IASB Promises Quicker Financial Instruments Reform

The International Accounting Standards Board has accelerated its project to replace controversial accounting rules on financial instruments.

An update published after a recent board meeting says it will now publish an exposure draft on the classification and measurement of financial instruments by July 2009. Previously it said the proposals would not be available until October. The earlier deadline will allow banks to use the new rules when they prepare their 2009 financial statements.

The acceleration of the project comes after intense pressure from European politicians who want the IASB to act faster on reform. They blame its accounting rules for exacerbating the financial crisis.

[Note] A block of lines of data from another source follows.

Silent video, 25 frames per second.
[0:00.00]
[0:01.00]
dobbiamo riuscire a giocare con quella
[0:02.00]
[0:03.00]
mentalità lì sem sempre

The IASB pledged to the G20 in April that it would have a draft standard to replace IAS 39, Financial Instruments: Recognition and Measurement, ready by October. Board chairman Sir David Tweedie has tried to resist pressure to make smaller reforms in the meantime, by arguing that the topic needed to be “fixed comprehensively.”

Now the board says it will have an exposure draft on the classification and measurement of financial instruments ready by July 2009. That paper will not deal with hedge accounting, a topic the board says it will cover in a separate exposure draft “to follow shortly thereafter before the end of this year.”

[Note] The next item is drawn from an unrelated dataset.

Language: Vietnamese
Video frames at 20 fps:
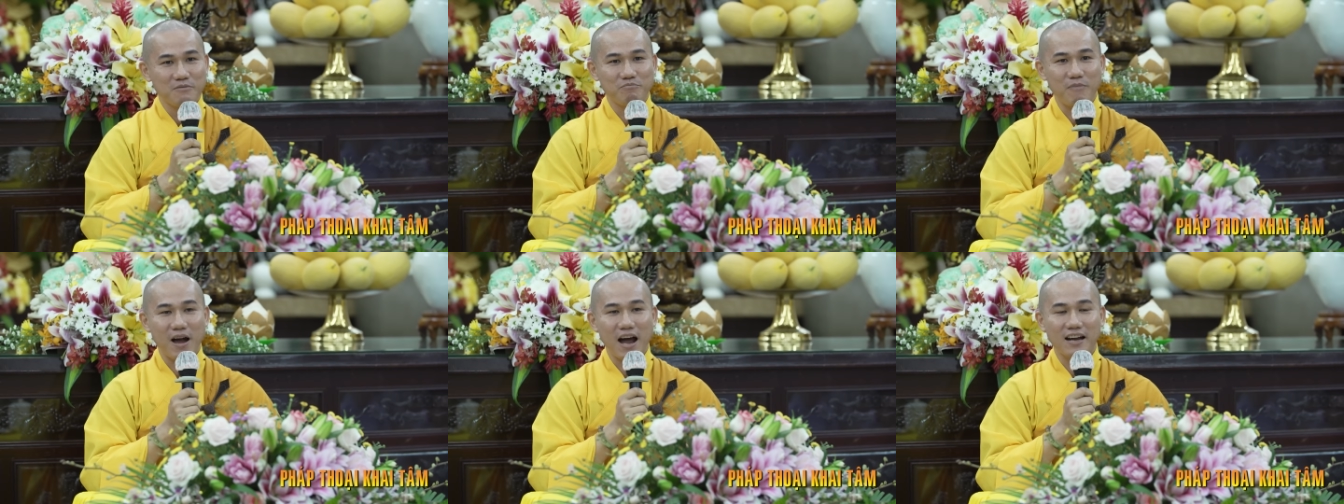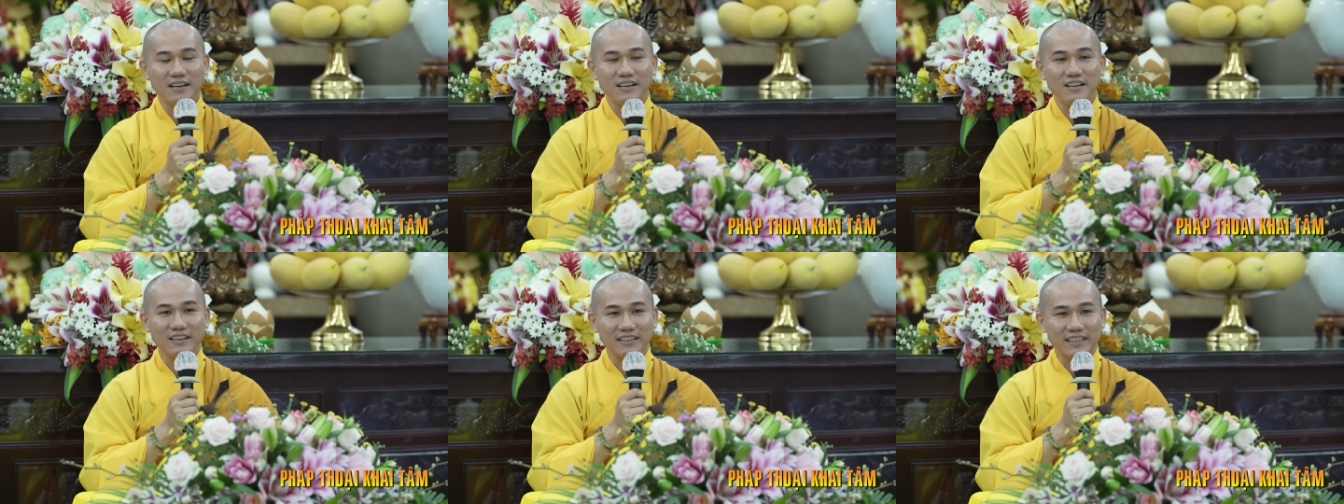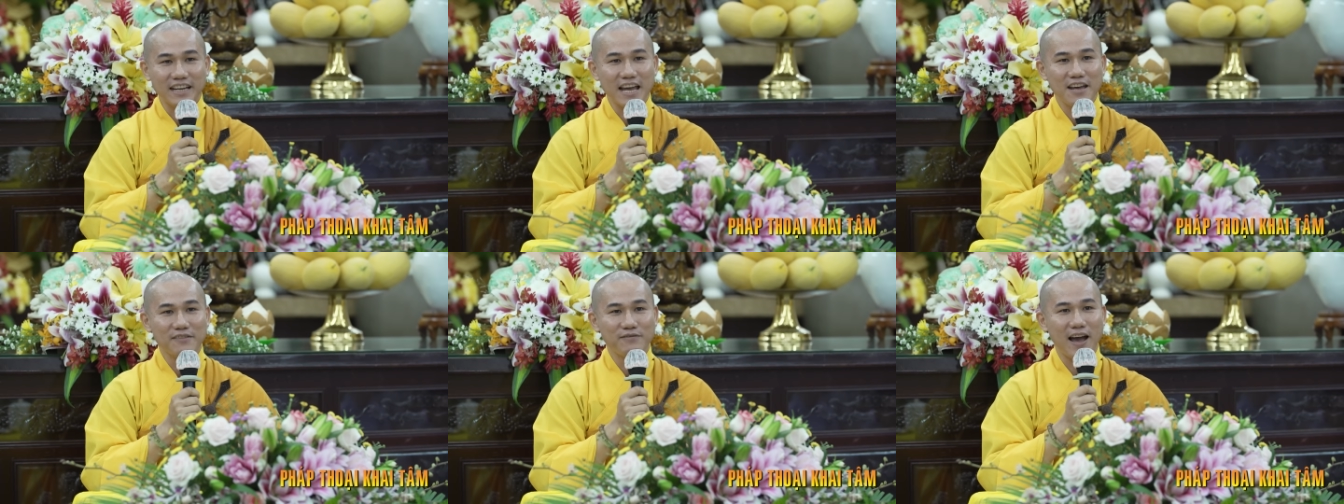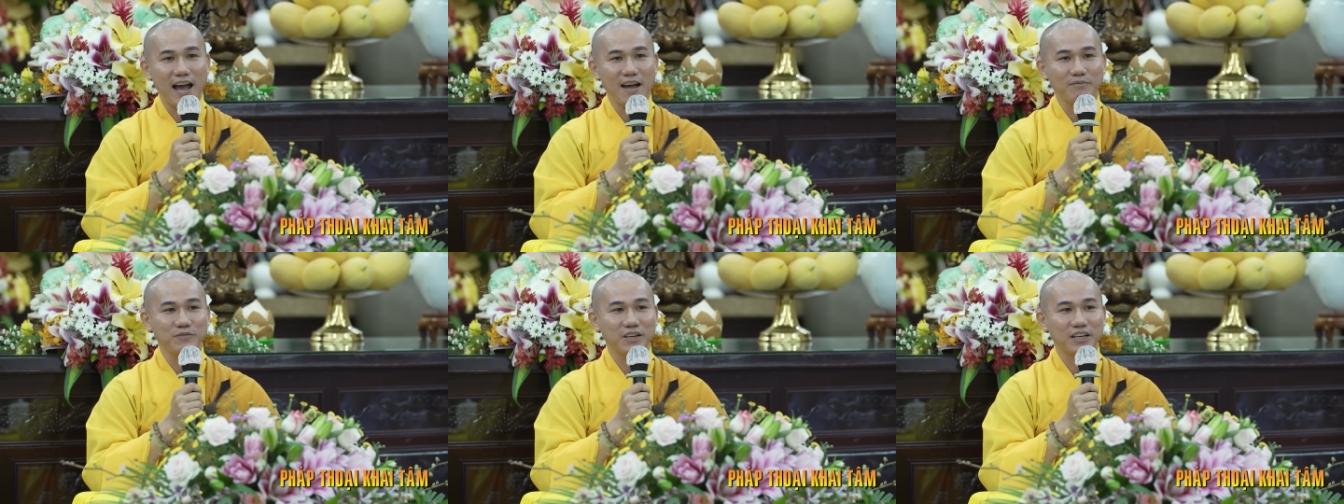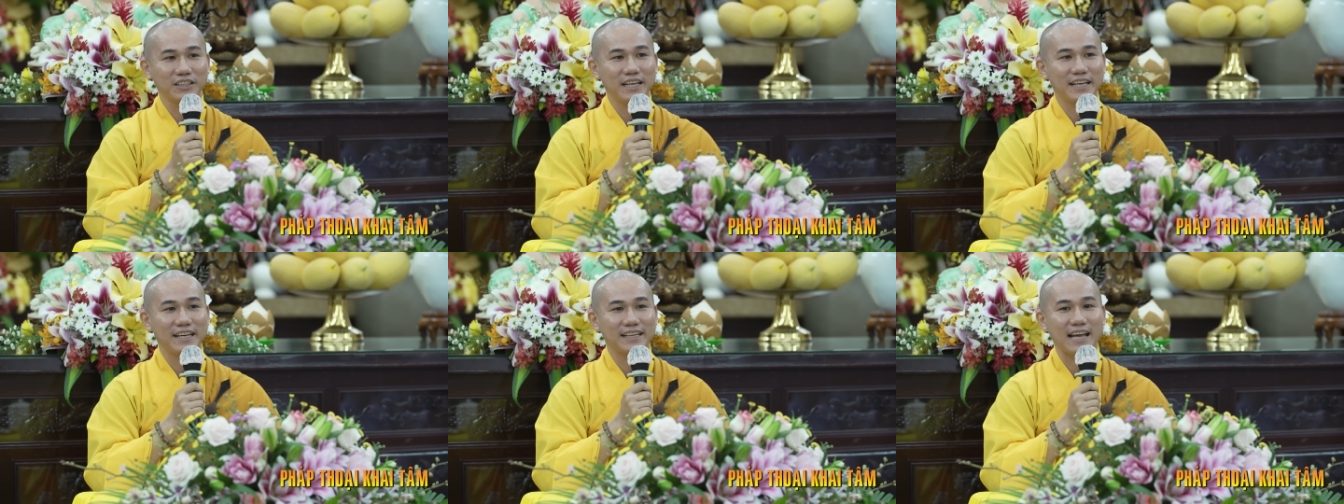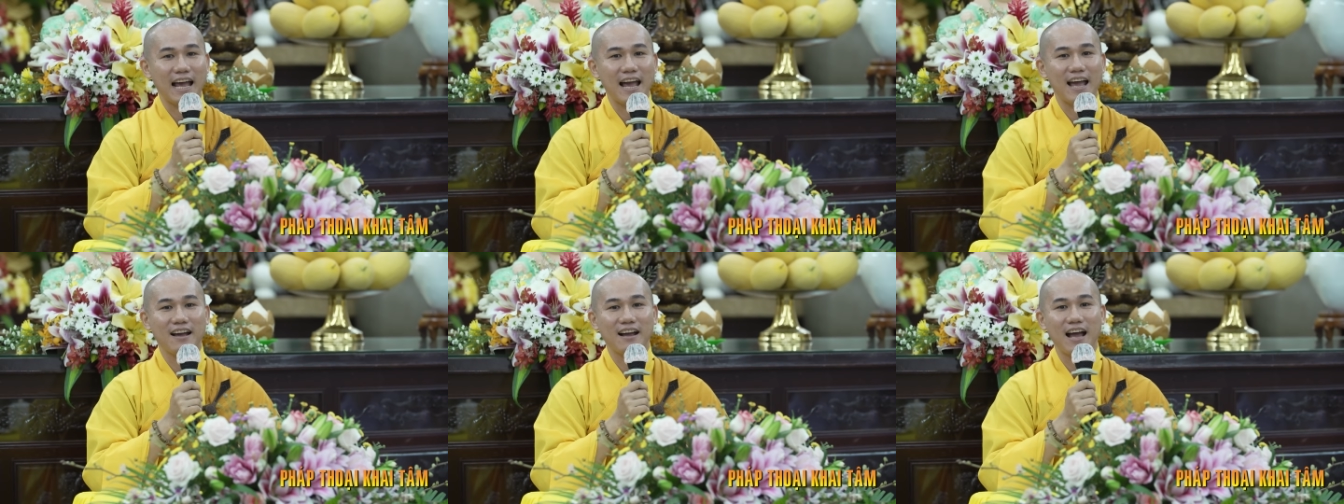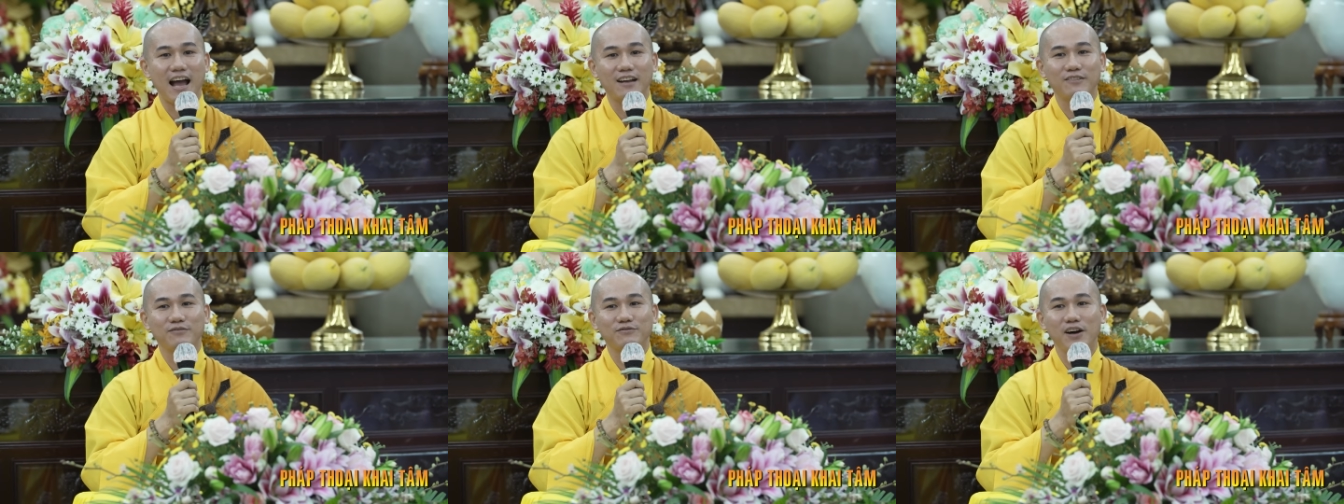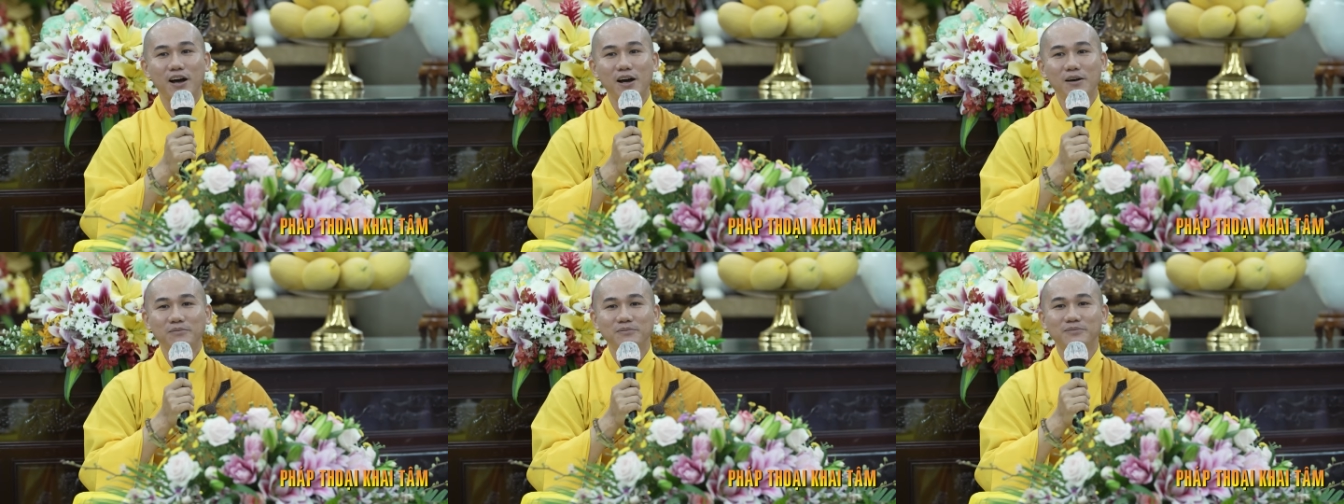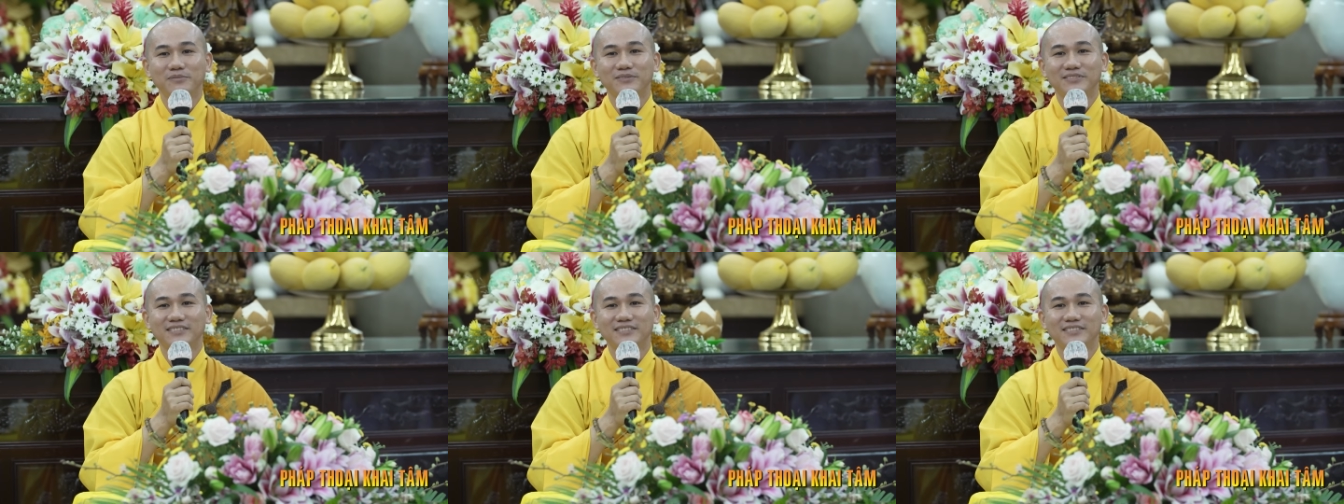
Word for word: mà được nghe pháp nữa thì càng hạnh phúc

Meanwhile, the board has published an exposure draft of guidance on fair-value measurement.  If adopted, the proposals would replace the fair value measurement guidance contained in individual International Financial Reporting Standards with a single, unified definition of fair value. The proposals include guidance on the application of fair-value measurement in inactive markets.

The IASB said its proposed definition of fair value is identical to the definition in FASB’s SFAS 157, Fair Value Measurements, and its supporting guidance is also “largely consistent” with U.S. GAAP.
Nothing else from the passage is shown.